(Data supplied)
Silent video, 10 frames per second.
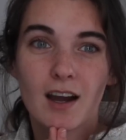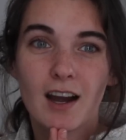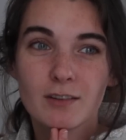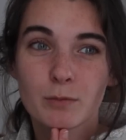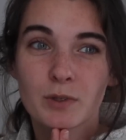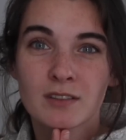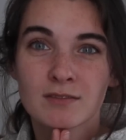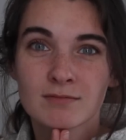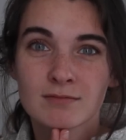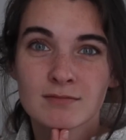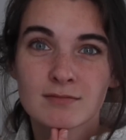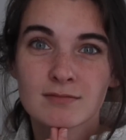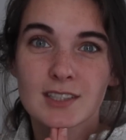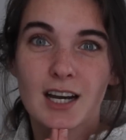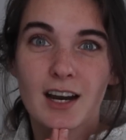I've been
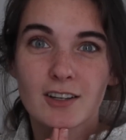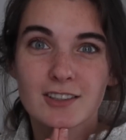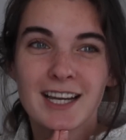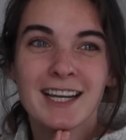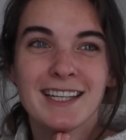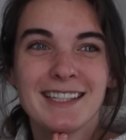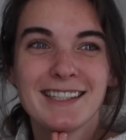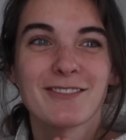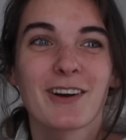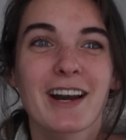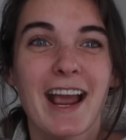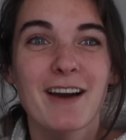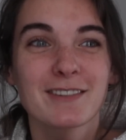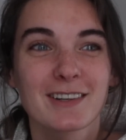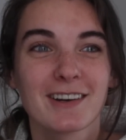tired running
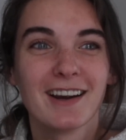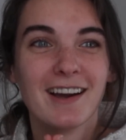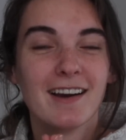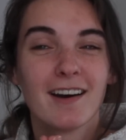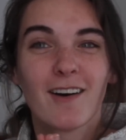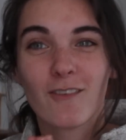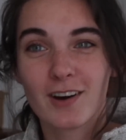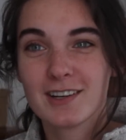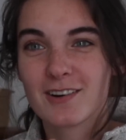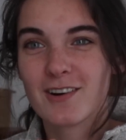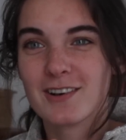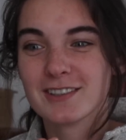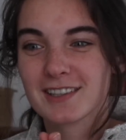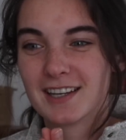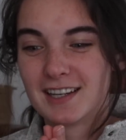after a 1-year-old,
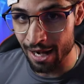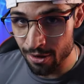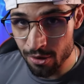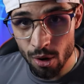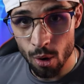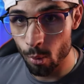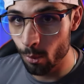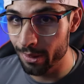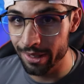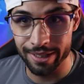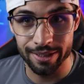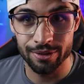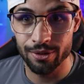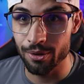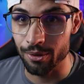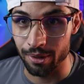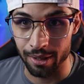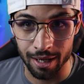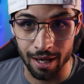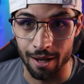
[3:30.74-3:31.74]
I don't know when it's
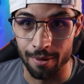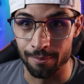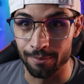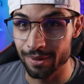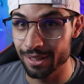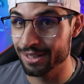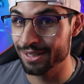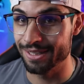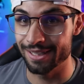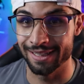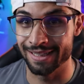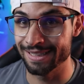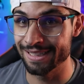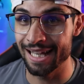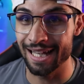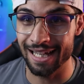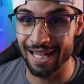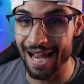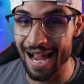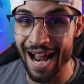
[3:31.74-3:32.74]
going to come. It's, it's
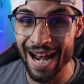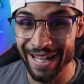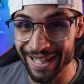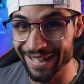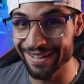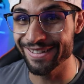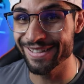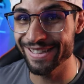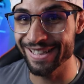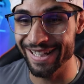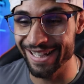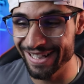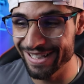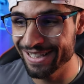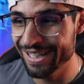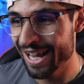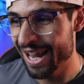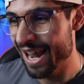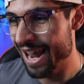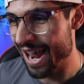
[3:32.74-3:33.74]
like I need to
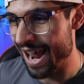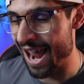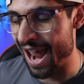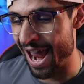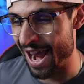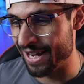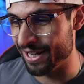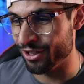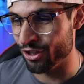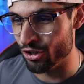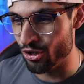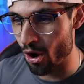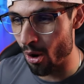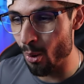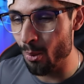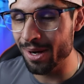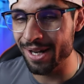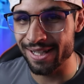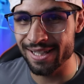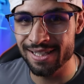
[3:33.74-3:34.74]
sneeze and you
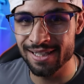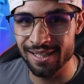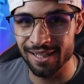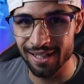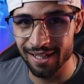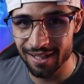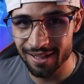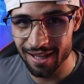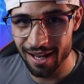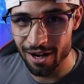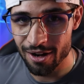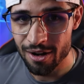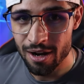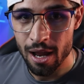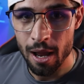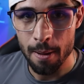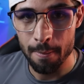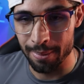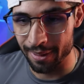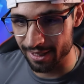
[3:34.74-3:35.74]
know when it's sitting there,
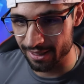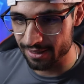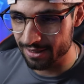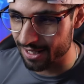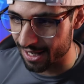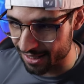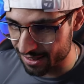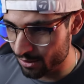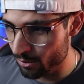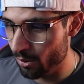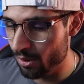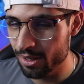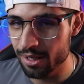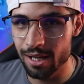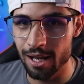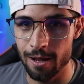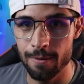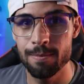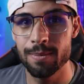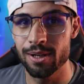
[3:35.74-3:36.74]
but it doesn't want
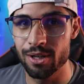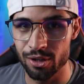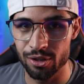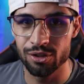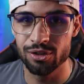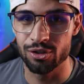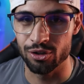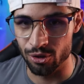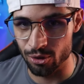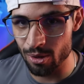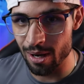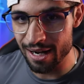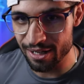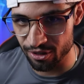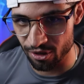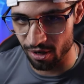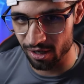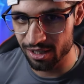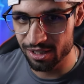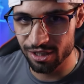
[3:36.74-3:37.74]
to come because you're
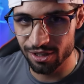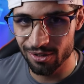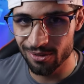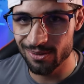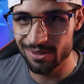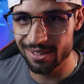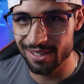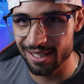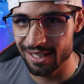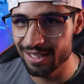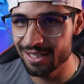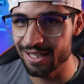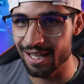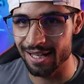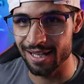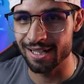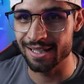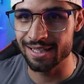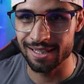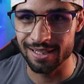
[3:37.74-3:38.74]
acknowledging your sneeze
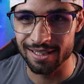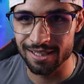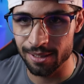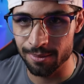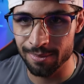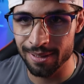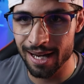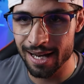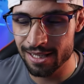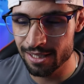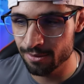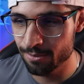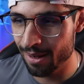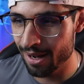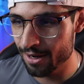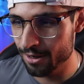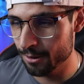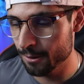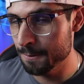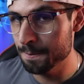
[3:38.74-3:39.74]
and it's intimidated
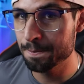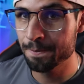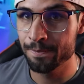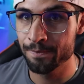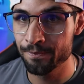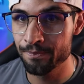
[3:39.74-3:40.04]
by you.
(End Data supplied)
Work required: Pictures must be left out. Return verbatim only the lines from the line with "[3:33.74-3:34.74]" through the final line of the material above, including both ends.

Answer for this exercise:
[3:33.74-3:34.74]
sneeze and you
[3:34.74-3:35.74]
know when it's sitting there,
[3:35.74-3:36.74]
but it doesn't want
[3:36.74-3:37.74]
to come because you're
[3:37.74-3:38.74]
acknowledging your sneeze
[3:38.74-3:39.74]
and it's intimidated
[3:39.74-3:40.04]
by you.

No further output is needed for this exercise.